Children, families, and fans of all ages in Jeddah are now able to enjoy the unique LEGO® brand experience in the first LEGO flagship store in Saudi Arabia that opened in the Red Sea Mall in northern Jeddah.
The 157-square-meter flagship store offers an immersive and playful LEGO brand experience for shoppers. The first LEGO store in Saudi Arabia aims to create a connection with local culture and tradition. A large-scale 3D model of a traditional Saudi family welcomes visitors to the store. The store features a mosaic of Jeddah’s iconic Old Souk.
The store will also have interactive stations for children and their families to play and engage as well as a variety of unique features, including exclusives such as Modular bookshop, Manchester United Stadium, International Space Station, Fiat 500, Pirates of Barracuda Bay, Fairground Haunted House and Lamborghini, according to the Gulf Business.
Based on the iconic LEGO® brick, the LEGO Group is one of the world’s leading manufacturers of play materials with headquarters in Billund, Denmark, and main offices in Enfield (USA), London (UK), Shanghai (China), and Singapore.
In February 2019, LEGO Group opened its newest Business Unit headquarters for the Middle East and Africa in Dubai, UAE. By opening Dubai office and first store in Saudi Arabia, LEGO continues to invest in further globalizing the company to help bring the LEGO play experience to more children all over the world. The potential of the region to the LEGO Group is clear – by 2028, it is estimated there will be 125 million children aged 0 to 14 years in the Middle East and North Africa region (MENA)*.
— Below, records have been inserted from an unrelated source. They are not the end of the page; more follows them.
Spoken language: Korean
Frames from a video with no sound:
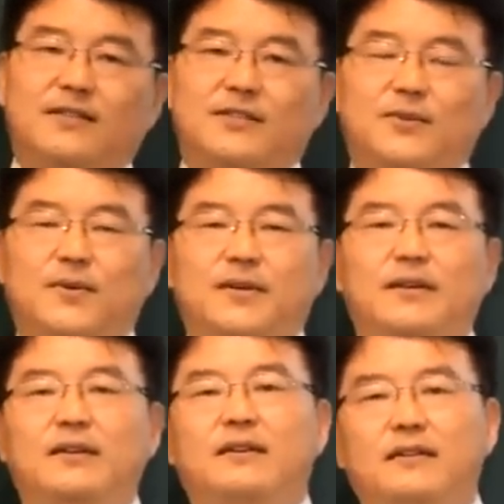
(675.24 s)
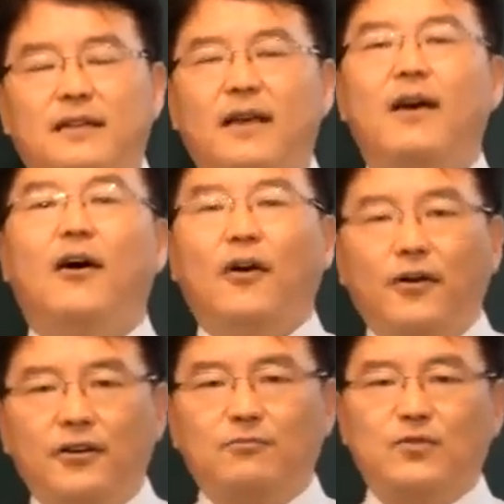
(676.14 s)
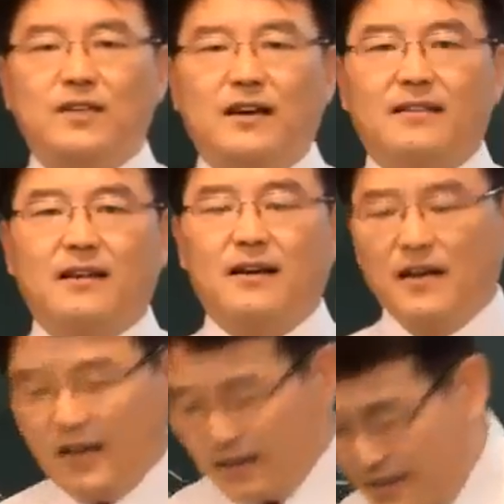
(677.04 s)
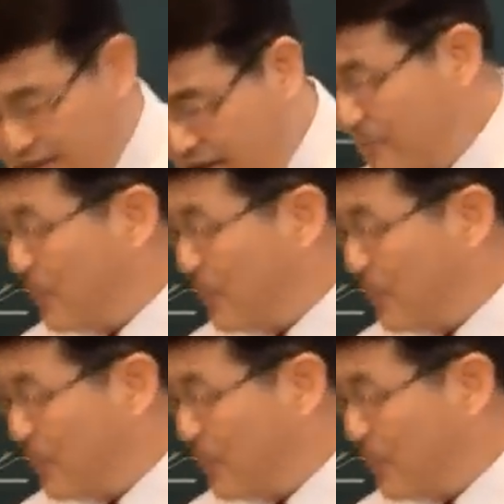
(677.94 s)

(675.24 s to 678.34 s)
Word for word: 것이죠. 이럴 때 어려운 문제가 있다. 이걸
The LEGO Group has inspired and developed the builders of tomorrow through creative play for over 60 years. LEGO play helps young minds stay open, keep exploring and develop essential skills for the future, including confidence, creativity and communication. LEGO toys expand children’s capacity for inventiveness and imaginative ideas as they experience the unlimited possibilities of LEGO play – both physical and digital. The first brick made in 1958 is just as culturally relevant today as it was at its launch because it offers children the chance of constant discovery – the possibility to create something new every time.